Pardon isn’t all-powerful, key pol warns
The top Democrat on the House panel probing Russian interference in the 2016 election argued on Sunday that President Trump’s power to pardon is limited and can’t be used to obstruct justice.
“I don’t think the president’s power is [as] absolute as people have been suggesting,” Rep. Adam Schiff, a member of the House Intelligence Committee, told ABC’s “This Week.”
“The president cannot pardon people if it’s an effort to obstruct justice, if it’s an effort to prevent Bob Mueller, others, from learning about the president’s own conduct,” the California Democrat said, referring to the special counsel leading the federal probe into Russian meddling.
But a law professor said there are few “clear limits” on the president’s pardon power.
“Congress cannot overturn pardon, nor can the courts, barring some procedural irregularity,” Adam Winkler of the University of California, Los Angeles, told The Post on Sunday.

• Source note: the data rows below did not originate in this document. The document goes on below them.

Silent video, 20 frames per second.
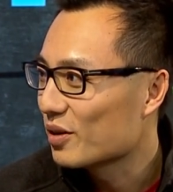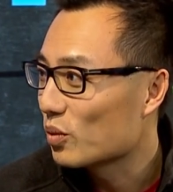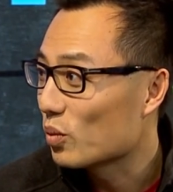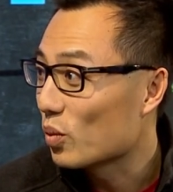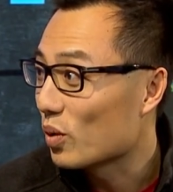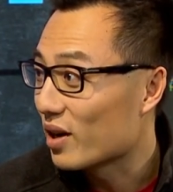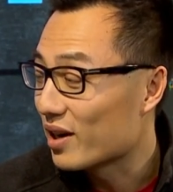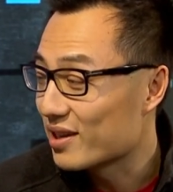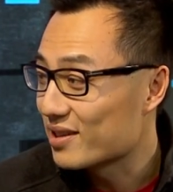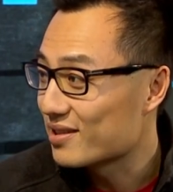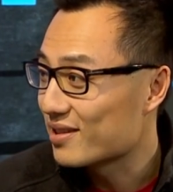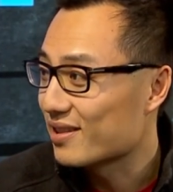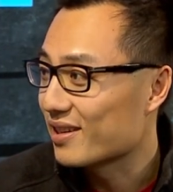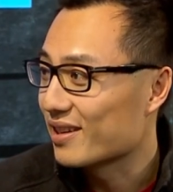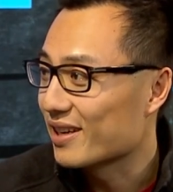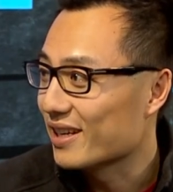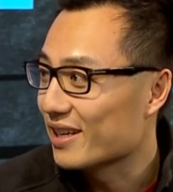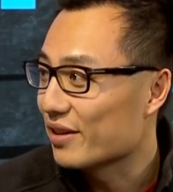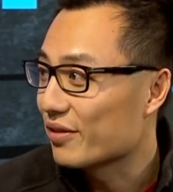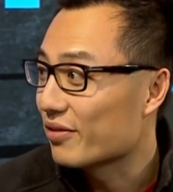Why is it
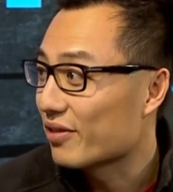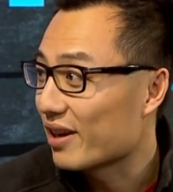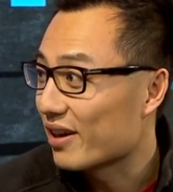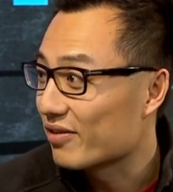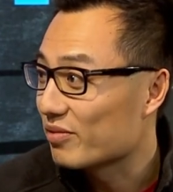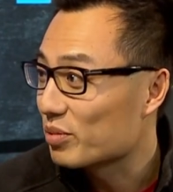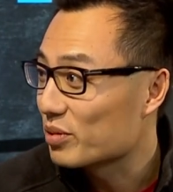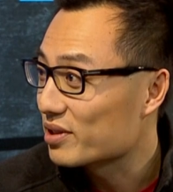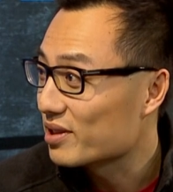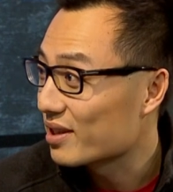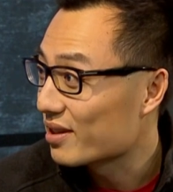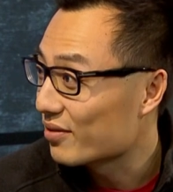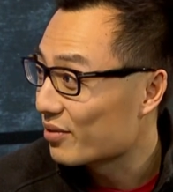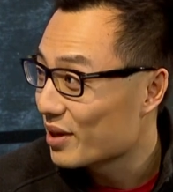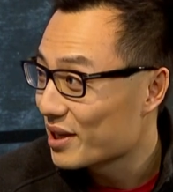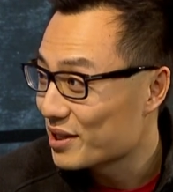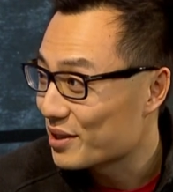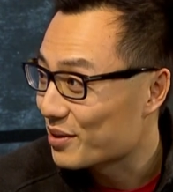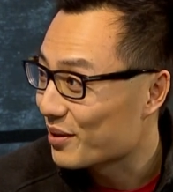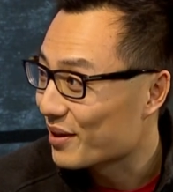that 85% of
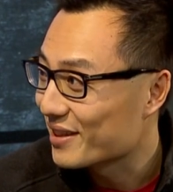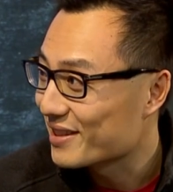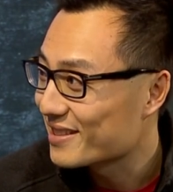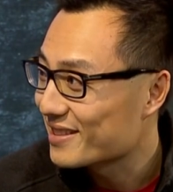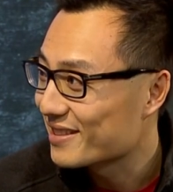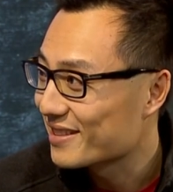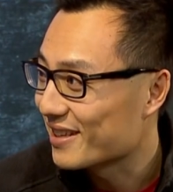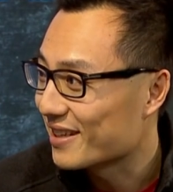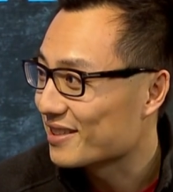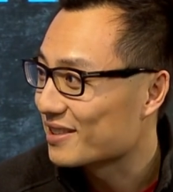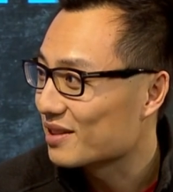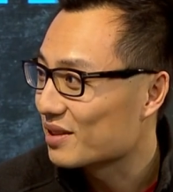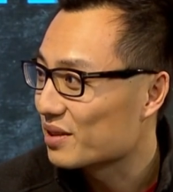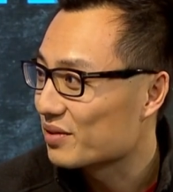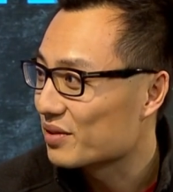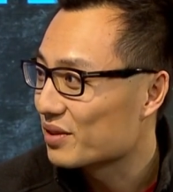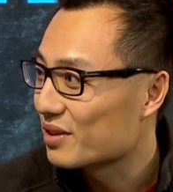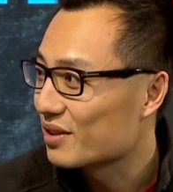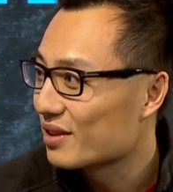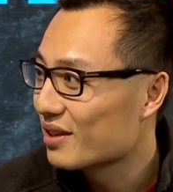restaurants not
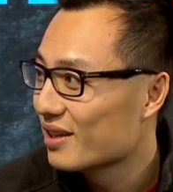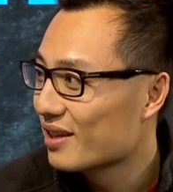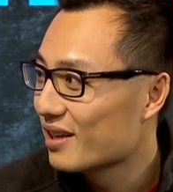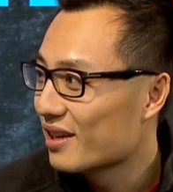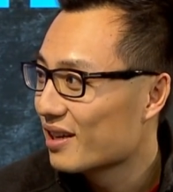deliver?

“If the president issues a pardon in the Mueller probe, then that person will be safe from federal prosecution. However, state prosecutors could conceivably step in.”
It has been speculated that Trump might try pardoning people targeted by Mueller’s probe, which is expected to announce its first charges as early as Monday.
Trump first wielded the presidential power in August when he pardoned controversial former Phoenix-area Sheriff Joe Arpaio.
Arpaio, 85, had been convicted of criminal contempt after defying court orders against his harsh treatment of undocumented immigrants.